▸ **TASK STATEMENT**
In the reply, give back exactly the lines from the one with "[00:08:15.82]" through the last line of the records, without pictures.

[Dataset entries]
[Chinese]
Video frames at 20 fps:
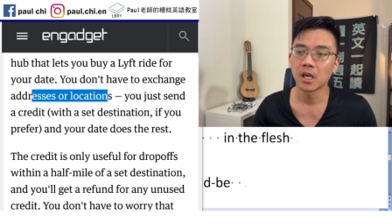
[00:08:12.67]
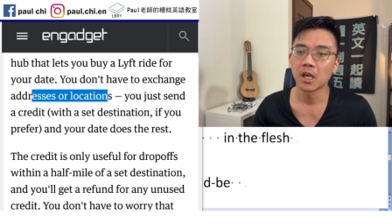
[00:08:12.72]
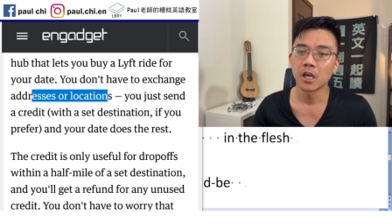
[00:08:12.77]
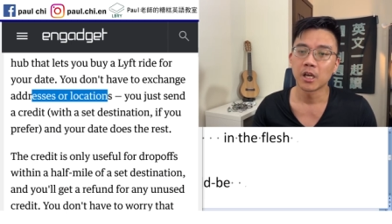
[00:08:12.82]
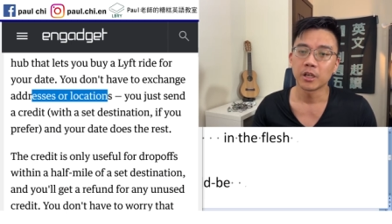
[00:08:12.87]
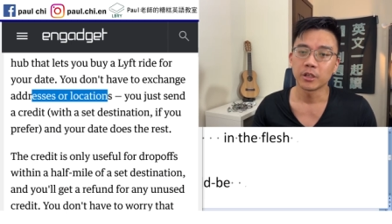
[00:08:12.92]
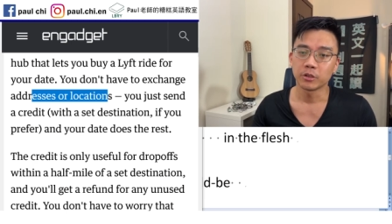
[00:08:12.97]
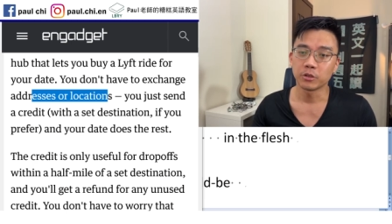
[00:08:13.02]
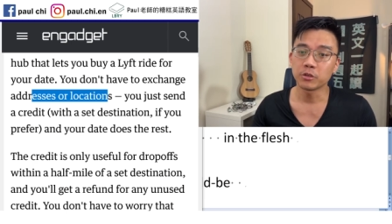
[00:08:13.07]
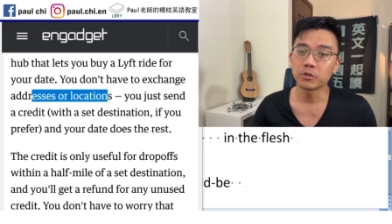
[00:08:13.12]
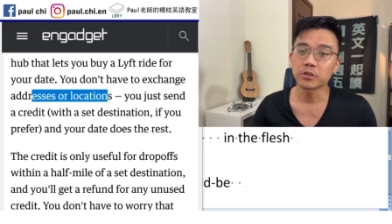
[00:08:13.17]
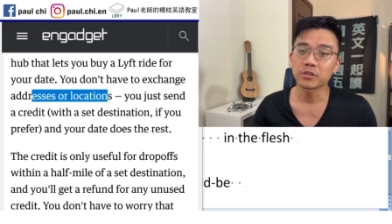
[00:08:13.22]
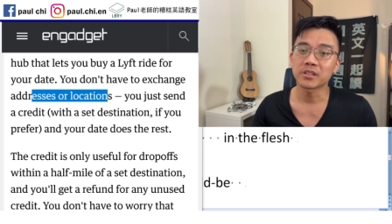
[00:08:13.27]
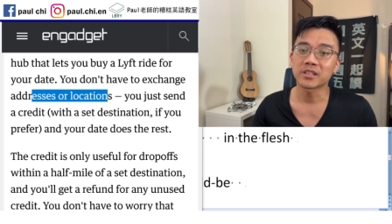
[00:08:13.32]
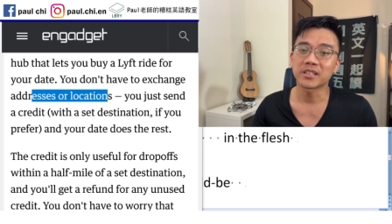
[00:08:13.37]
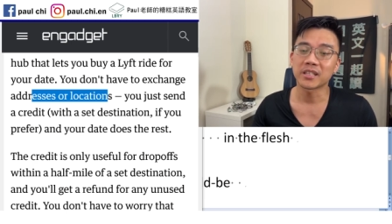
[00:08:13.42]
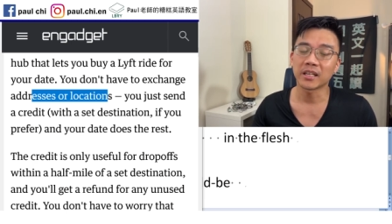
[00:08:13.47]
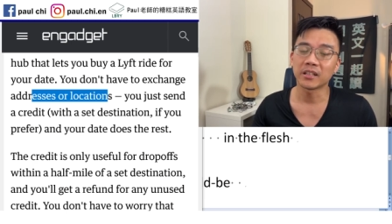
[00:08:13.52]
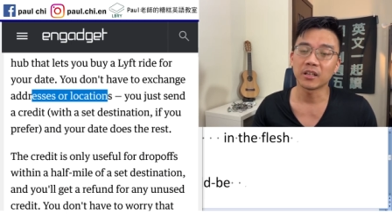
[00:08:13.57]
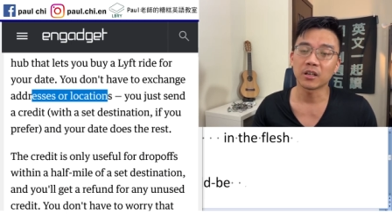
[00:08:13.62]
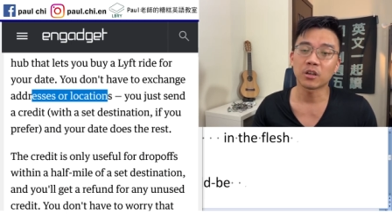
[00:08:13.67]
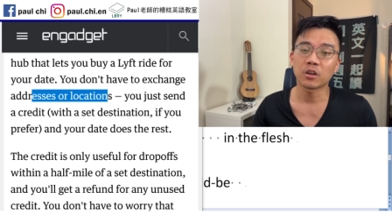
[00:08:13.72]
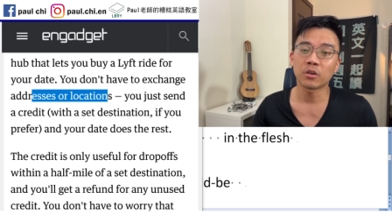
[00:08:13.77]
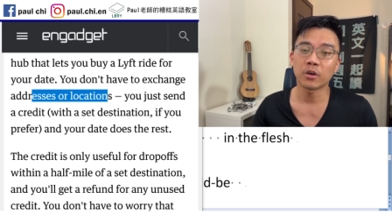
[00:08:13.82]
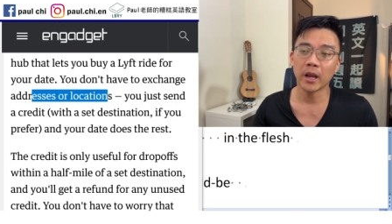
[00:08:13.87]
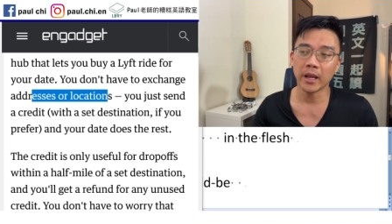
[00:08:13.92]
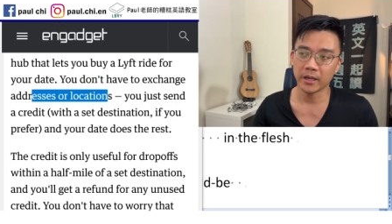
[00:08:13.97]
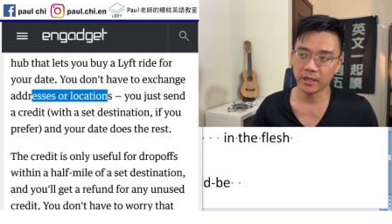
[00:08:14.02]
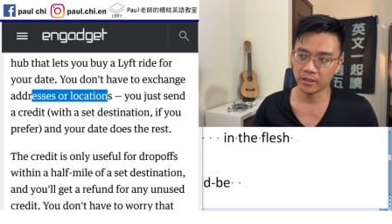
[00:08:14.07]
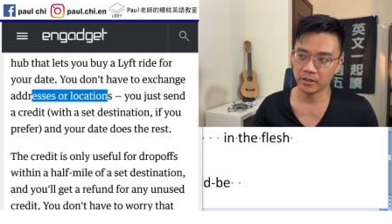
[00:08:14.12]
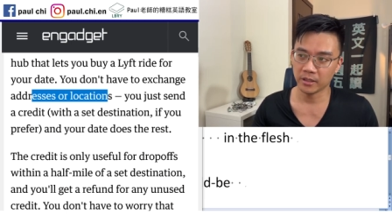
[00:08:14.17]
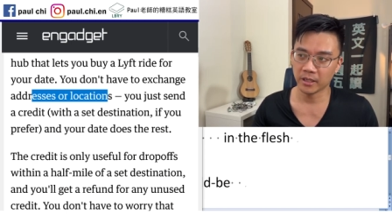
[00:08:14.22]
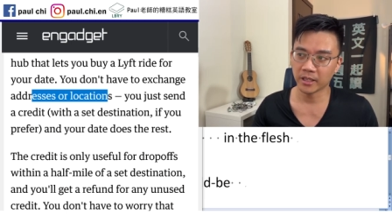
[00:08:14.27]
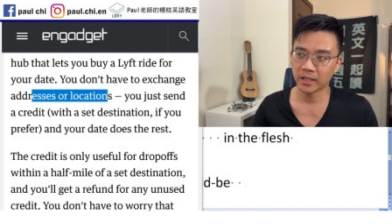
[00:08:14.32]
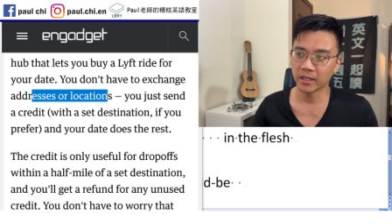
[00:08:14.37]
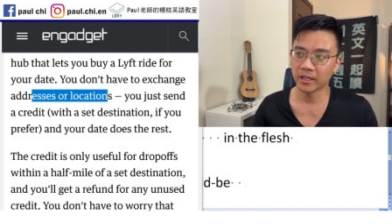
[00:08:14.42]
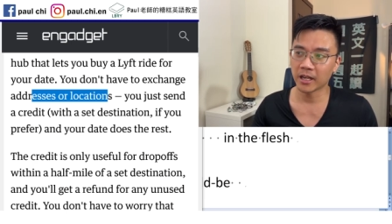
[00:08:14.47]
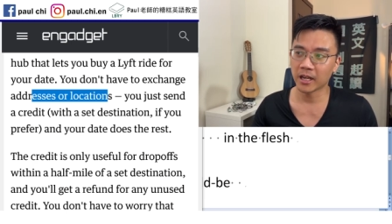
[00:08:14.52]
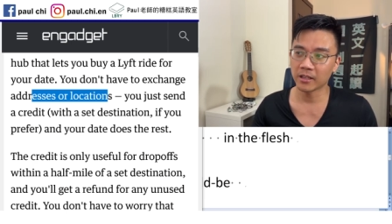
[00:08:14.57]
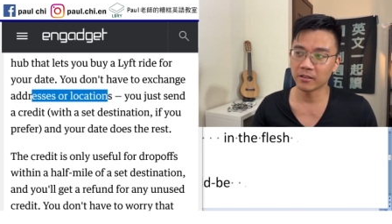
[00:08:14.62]
You just send a credit。你
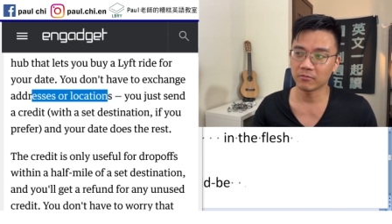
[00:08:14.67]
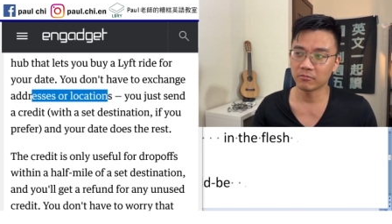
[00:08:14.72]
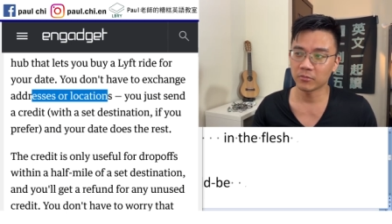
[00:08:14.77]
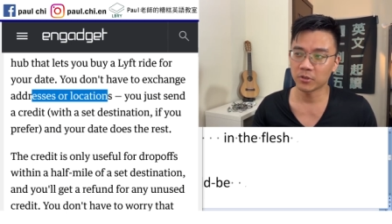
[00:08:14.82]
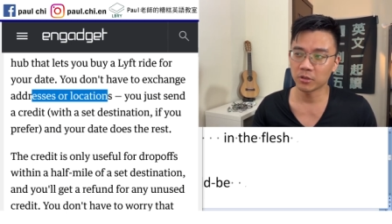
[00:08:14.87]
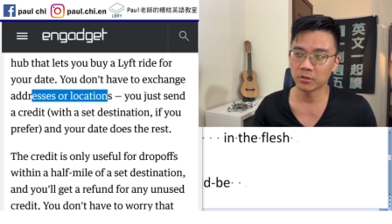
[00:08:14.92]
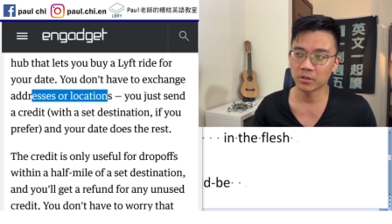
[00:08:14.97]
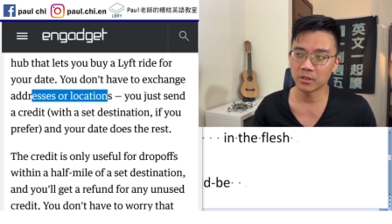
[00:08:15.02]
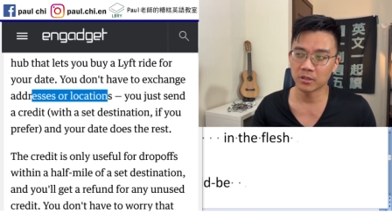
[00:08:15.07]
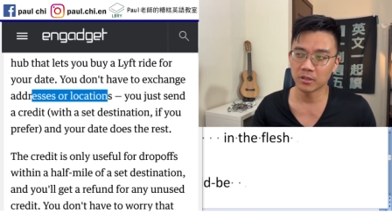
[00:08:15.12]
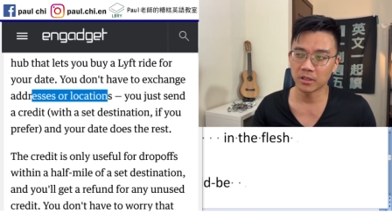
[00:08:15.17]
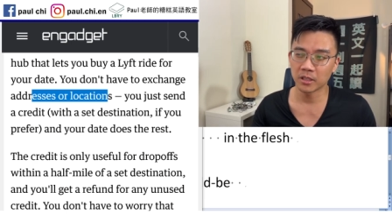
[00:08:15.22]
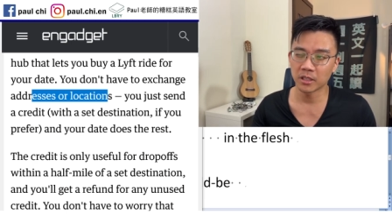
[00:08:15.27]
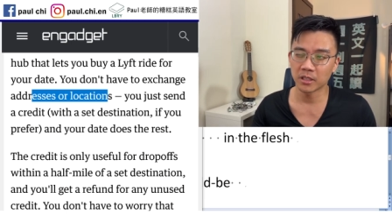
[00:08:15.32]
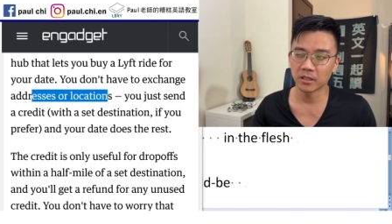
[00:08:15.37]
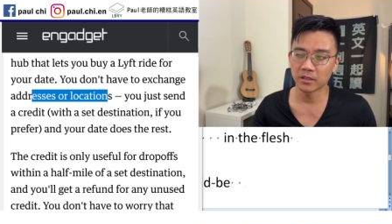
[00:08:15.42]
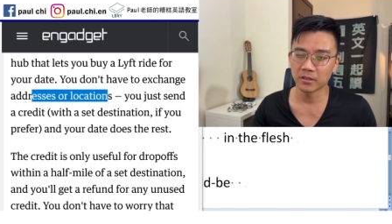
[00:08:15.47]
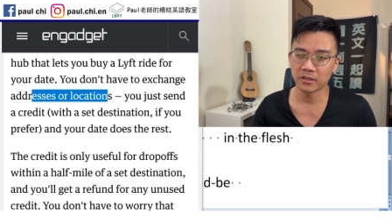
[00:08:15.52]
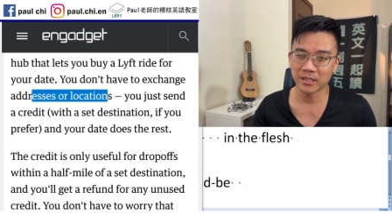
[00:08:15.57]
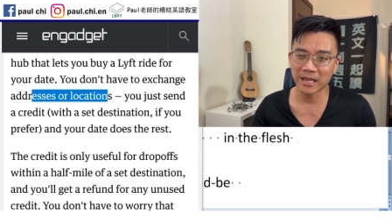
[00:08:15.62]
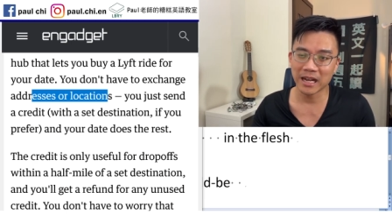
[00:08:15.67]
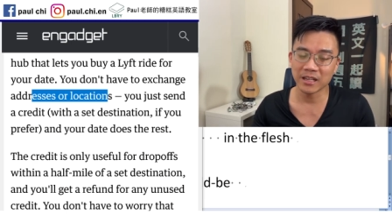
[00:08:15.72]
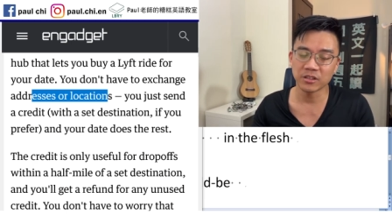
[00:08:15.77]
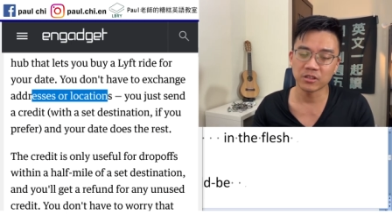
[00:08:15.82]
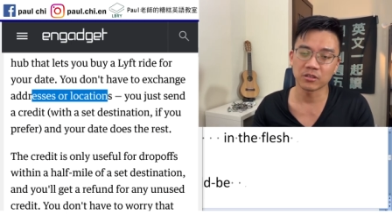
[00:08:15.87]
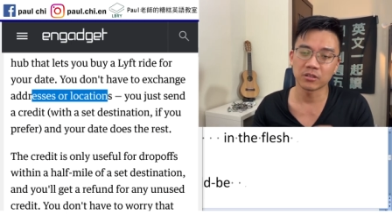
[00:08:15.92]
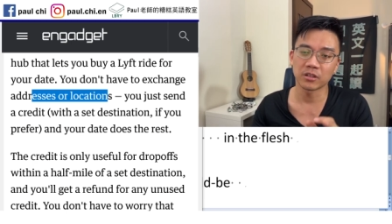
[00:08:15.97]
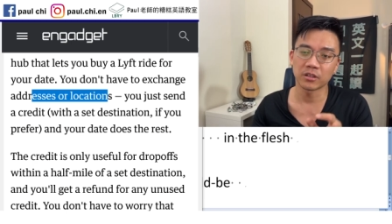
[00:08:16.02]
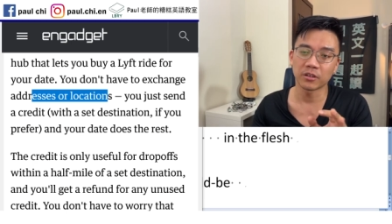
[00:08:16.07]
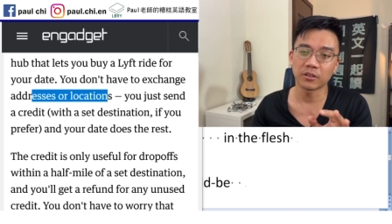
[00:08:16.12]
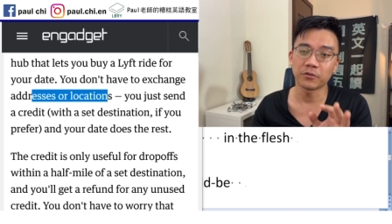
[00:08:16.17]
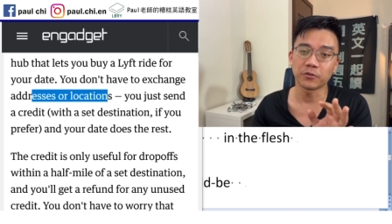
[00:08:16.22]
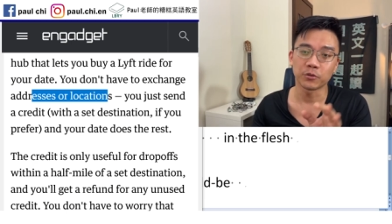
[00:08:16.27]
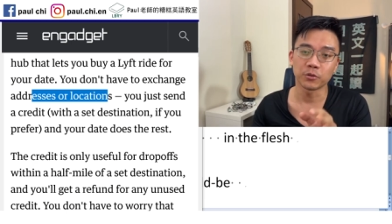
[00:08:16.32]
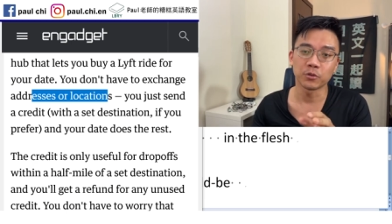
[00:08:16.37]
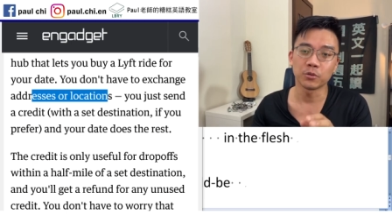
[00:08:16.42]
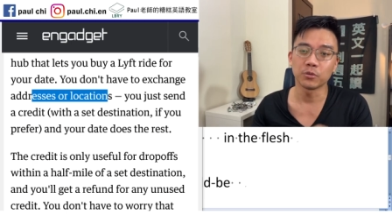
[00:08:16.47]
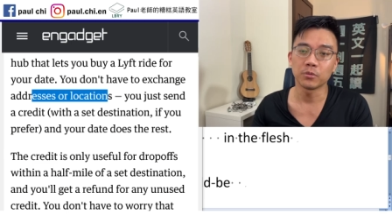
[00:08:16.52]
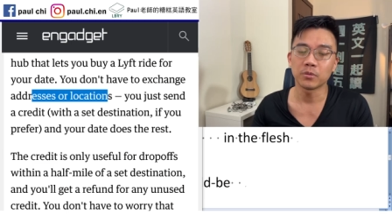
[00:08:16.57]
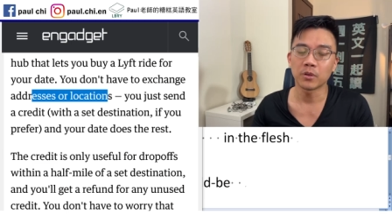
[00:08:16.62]
给他就是一个价值的一个服
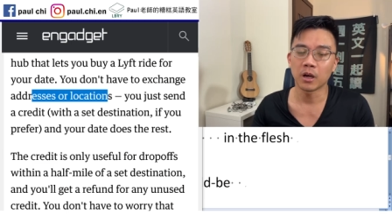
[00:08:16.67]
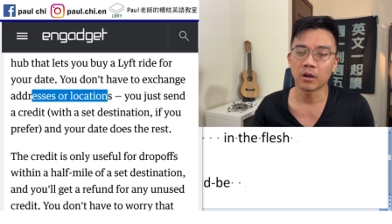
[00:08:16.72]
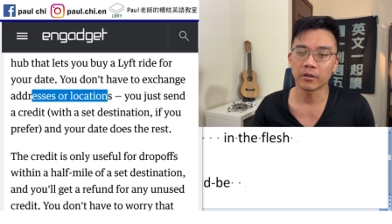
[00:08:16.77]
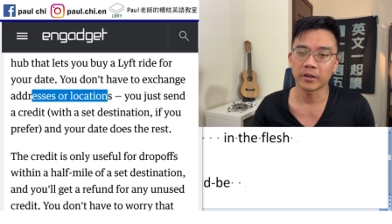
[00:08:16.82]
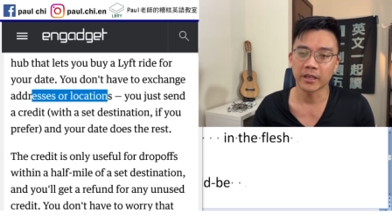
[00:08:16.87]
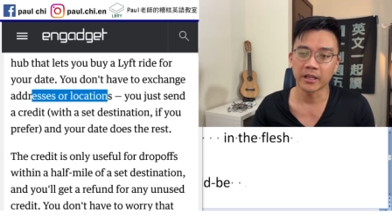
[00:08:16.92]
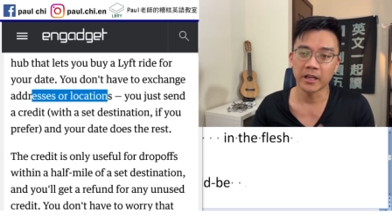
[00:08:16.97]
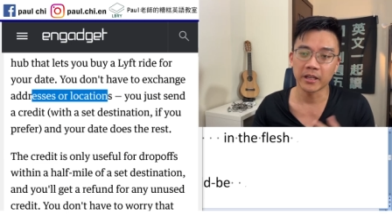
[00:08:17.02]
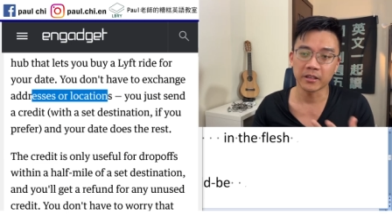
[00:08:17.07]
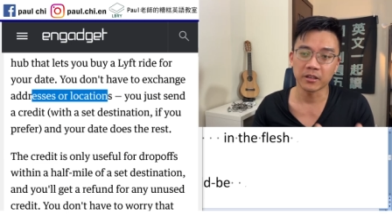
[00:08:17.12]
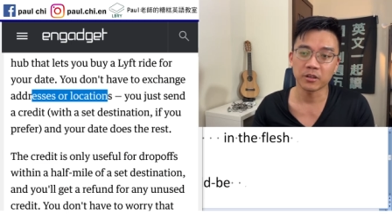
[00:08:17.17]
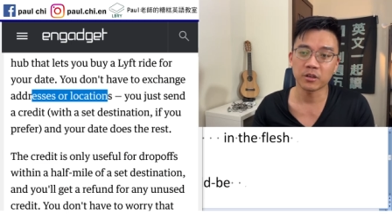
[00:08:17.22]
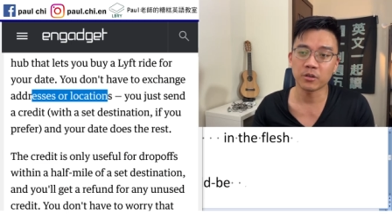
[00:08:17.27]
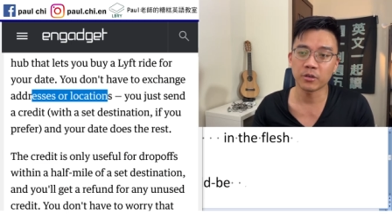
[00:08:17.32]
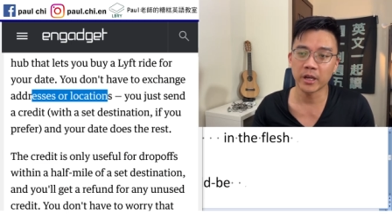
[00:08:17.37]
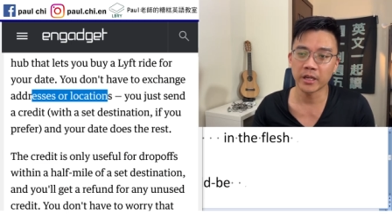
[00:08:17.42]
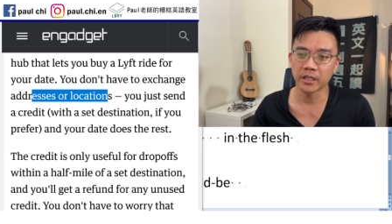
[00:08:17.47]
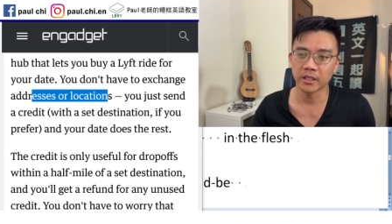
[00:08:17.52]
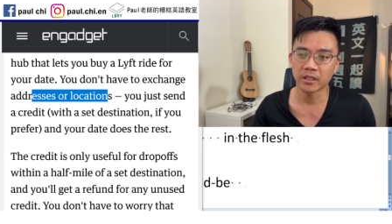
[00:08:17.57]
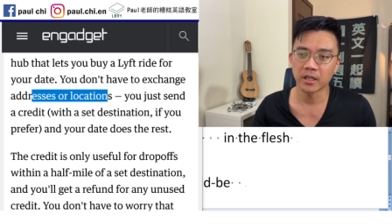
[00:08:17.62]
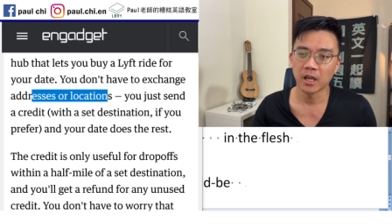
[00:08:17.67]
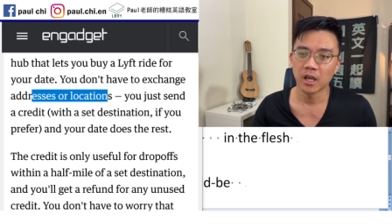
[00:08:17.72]
务，好，给他一个 credit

▸ **TASK SOLUTION**
[00:08:15.82]
[00:08:15.87]
[00:08:15.92]
[00:08:15.97]
[00:08:16.02]
[00:08:16.07]
[00:08:16.12]
[00:08:16.17]
[00:08:16.22]
[00:08:16.27]
[00:08:16.32]
[00:08:16.37]
[00:08:16.42]
[00:08:16.47]
[00:08:16.52]
[00:08:16.57]
[00:08:16.62]
给他就是一个价值的一个服
[00:08:16.67]
[00:08:16.72]
[00:08:16.77]
[00:08:16.82]
[00:08:16.87]
[00:08:16.92]
[00:08:16.97]
[00:08:17.02]
[00:08:17.07]
[00:08:17.12]
[00:08:17.17]
[00:08:17.22]
[00:08:17.27]
[00:08:17.32]
[00:08:17.37]
[00:08:17.42]
[00:08:17.47]
[00:08:17.52]
[00:08:17.57]
[00:08:17.62]
[00:08:17.67]
[00:08:17.72]
务，好，给他一个 credit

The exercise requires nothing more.